--- Directions for this task ---
Go to the line containing "[00:48:29.53 to 00:48:30.43]" below; retype it and all following lines exactly, and leave out the pictures.

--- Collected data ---

========================================

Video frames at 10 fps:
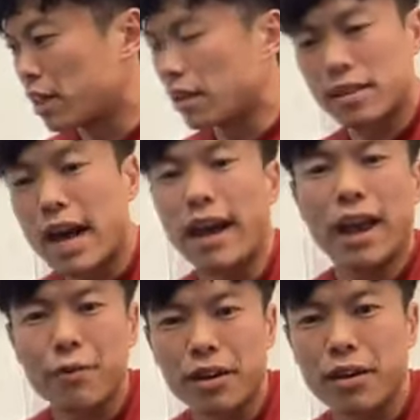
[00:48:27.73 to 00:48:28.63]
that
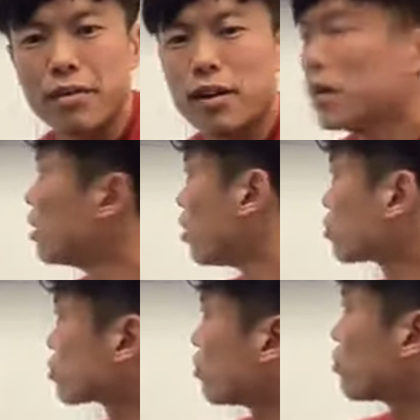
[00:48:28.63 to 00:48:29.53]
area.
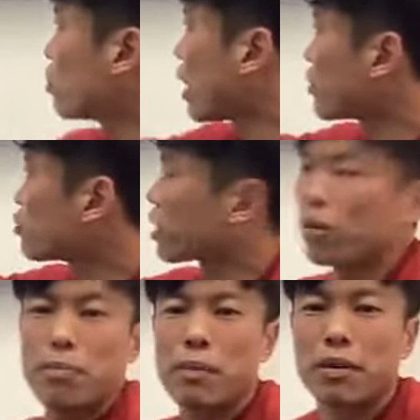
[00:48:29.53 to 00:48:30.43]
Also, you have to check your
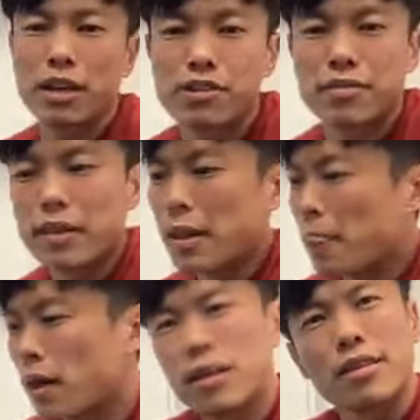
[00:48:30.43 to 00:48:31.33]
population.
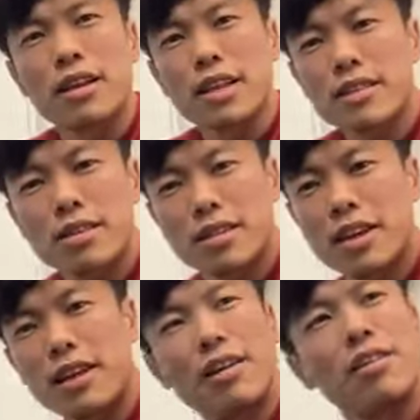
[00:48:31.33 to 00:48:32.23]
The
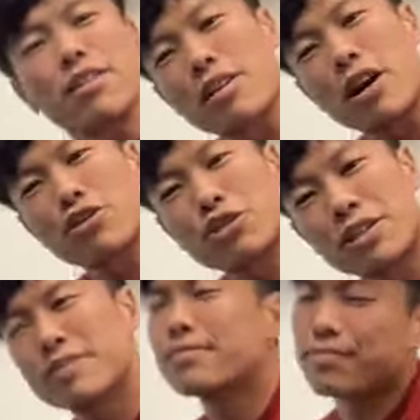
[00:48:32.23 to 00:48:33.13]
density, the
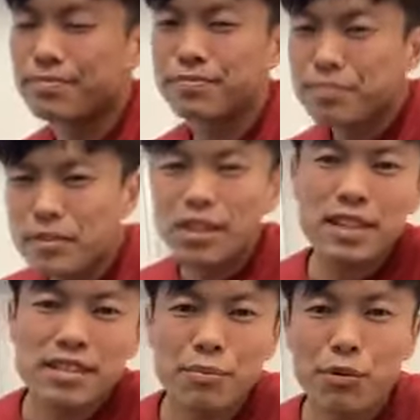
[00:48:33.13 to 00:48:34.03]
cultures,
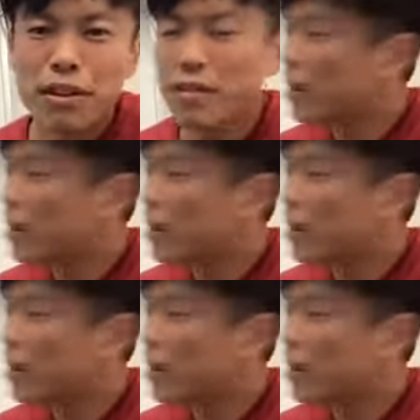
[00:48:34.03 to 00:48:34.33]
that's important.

========================================

--- Result ---
[00:48:29.53 to 00:48:30.43]
Also, you have to check your
[00:48:30.43 to 00:48:31.33]
population.
[00:48:31.33 to 00:48:32.23]
The
[00:48:32.23 to 00:48:33.13]
density, the
[00:48:33.13 to 00:48:34.03]
cultures,
[00:48:34.03 to 00:48:34.33]
that's important.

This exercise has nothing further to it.